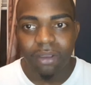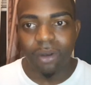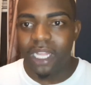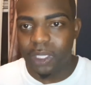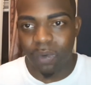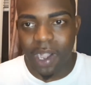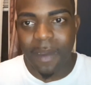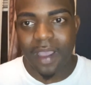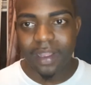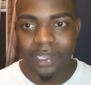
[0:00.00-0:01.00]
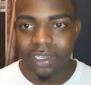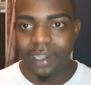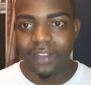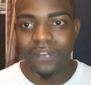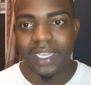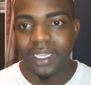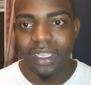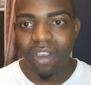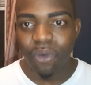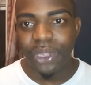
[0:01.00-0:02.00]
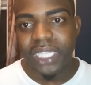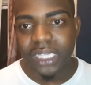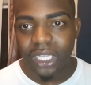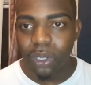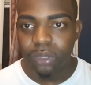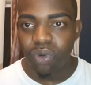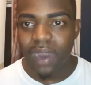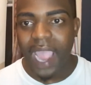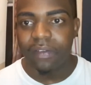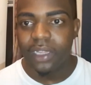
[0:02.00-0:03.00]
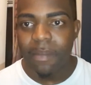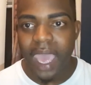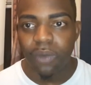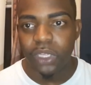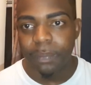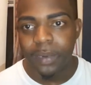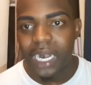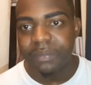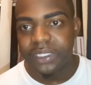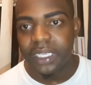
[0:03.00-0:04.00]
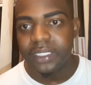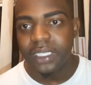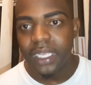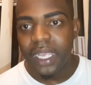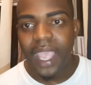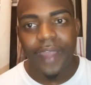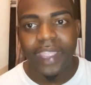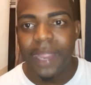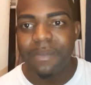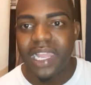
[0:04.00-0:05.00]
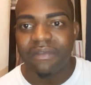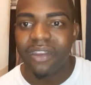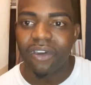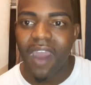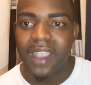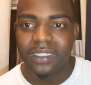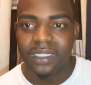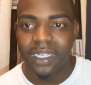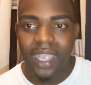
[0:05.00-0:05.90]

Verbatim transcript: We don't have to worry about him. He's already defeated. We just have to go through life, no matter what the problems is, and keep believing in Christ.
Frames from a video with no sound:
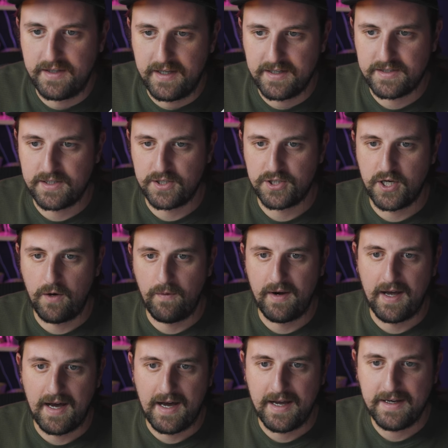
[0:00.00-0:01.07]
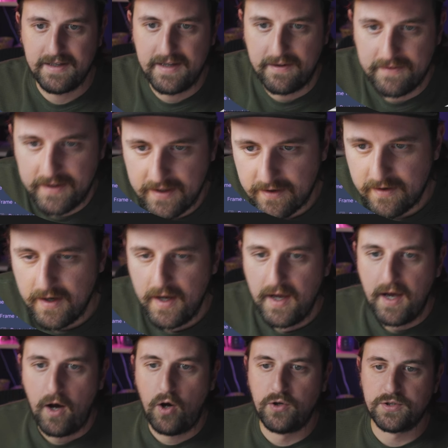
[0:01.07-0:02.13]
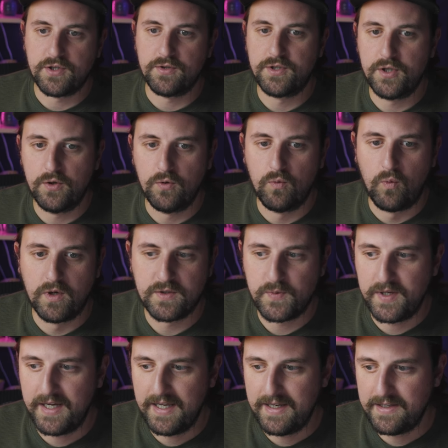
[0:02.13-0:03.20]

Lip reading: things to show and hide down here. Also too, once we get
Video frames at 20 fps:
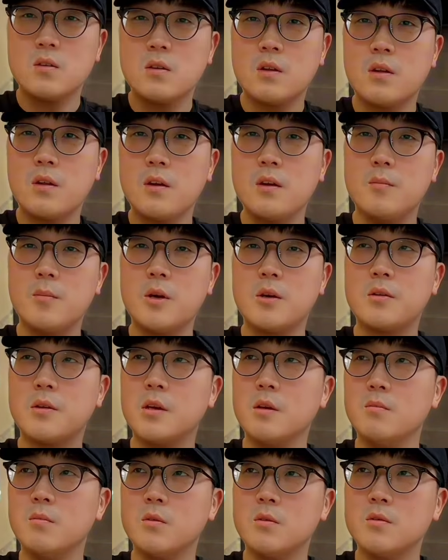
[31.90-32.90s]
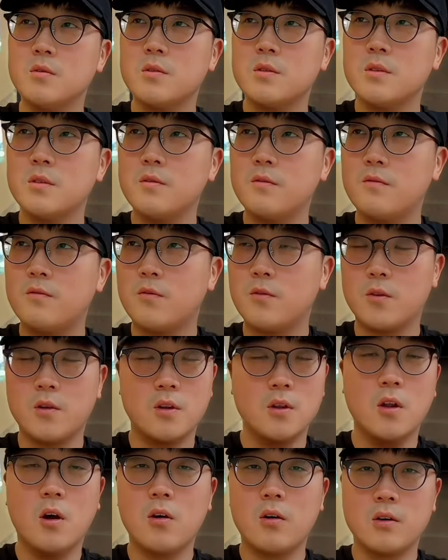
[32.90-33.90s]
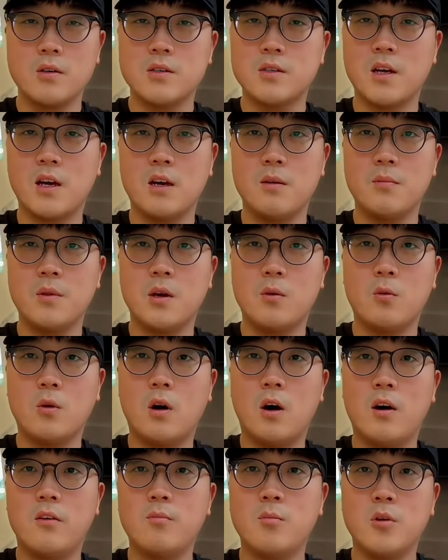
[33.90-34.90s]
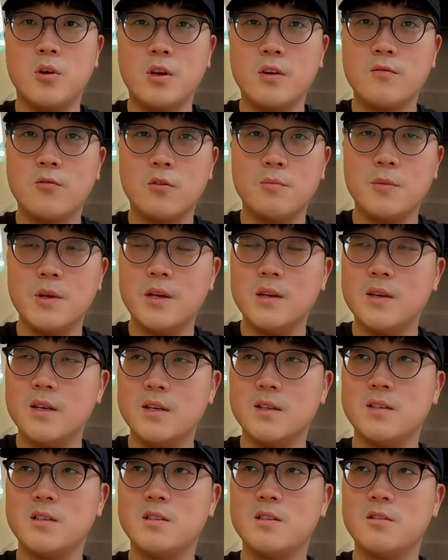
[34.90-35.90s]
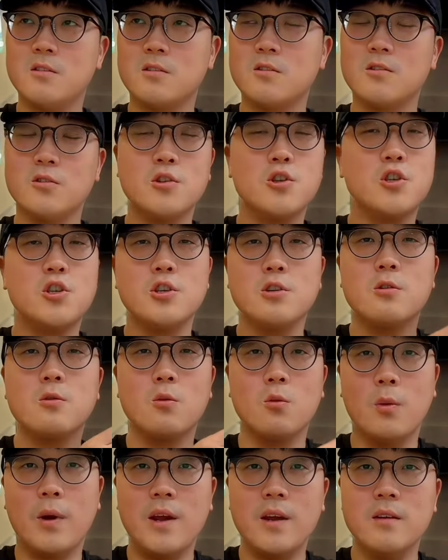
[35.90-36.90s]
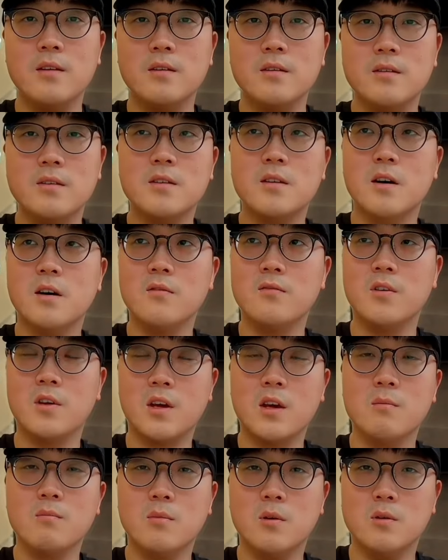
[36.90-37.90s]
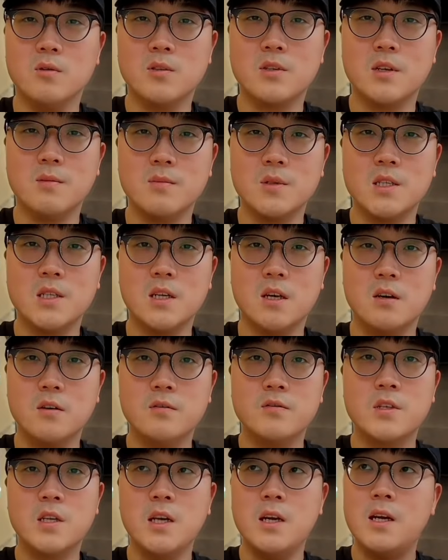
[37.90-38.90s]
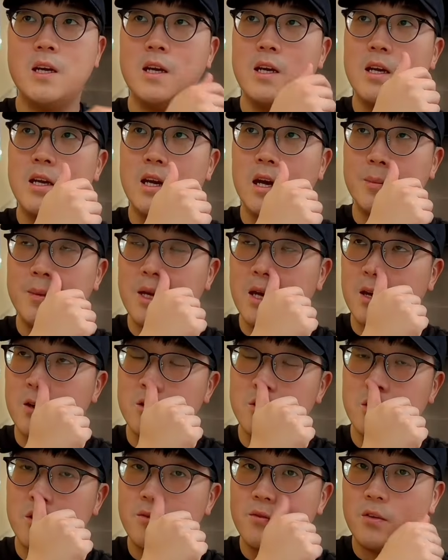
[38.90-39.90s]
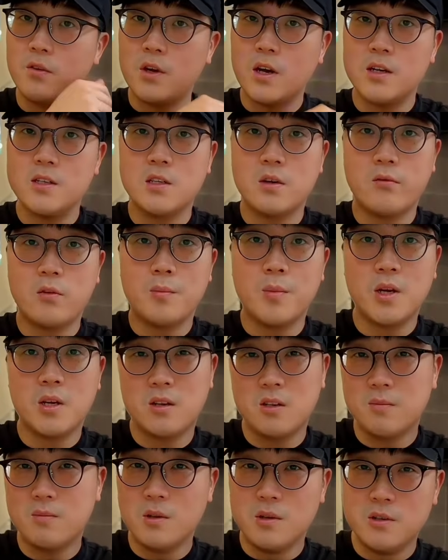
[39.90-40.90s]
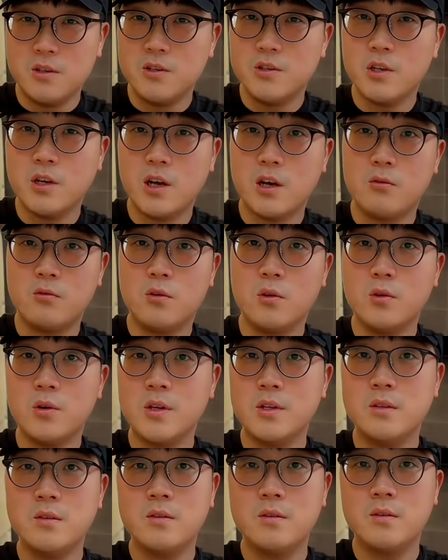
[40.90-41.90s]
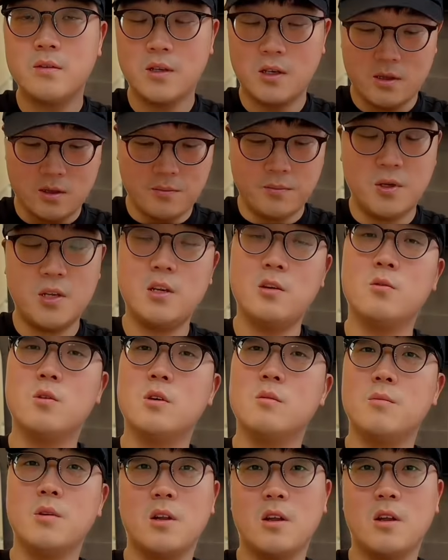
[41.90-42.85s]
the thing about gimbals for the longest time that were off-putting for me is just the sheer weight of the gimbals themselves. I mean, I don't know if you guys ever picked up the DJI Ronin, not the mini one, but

========================================

TASK REQUIREMENTS:
Within these entries, output exactly the lines starting at the one with "[0:03.00-0:04.00]" and finishing at the one with "[39.90-40.90s]". Leave pictures out of the output.

RESULT:
[0:03.00-0:04.00]
[0:04.00-0:05.00]
[0:05.00-0:05.90]

Verbatim transcript: We don't have to worry about him. He's already defeated. We just have to go through life, no matter what the problems is, and keep believing in Christ.
Frames from a video with no sound:
[0:00.00-0:01.07]
[0:01.07-0:02.13]
[0:02.13-0:03.20]

Lip reading: things to show and hide down here. Also too, once we get
Video frames at 20 fps:
[31.90-32.90s]
[32.90-33.90s]
[33.90-34.90s]
[34.90-35.90s]
[35.90-36.90s]
[36.90-37.90s]
[37.90-38.90s]
[38.90-39.90s]
[39.90-40.90s]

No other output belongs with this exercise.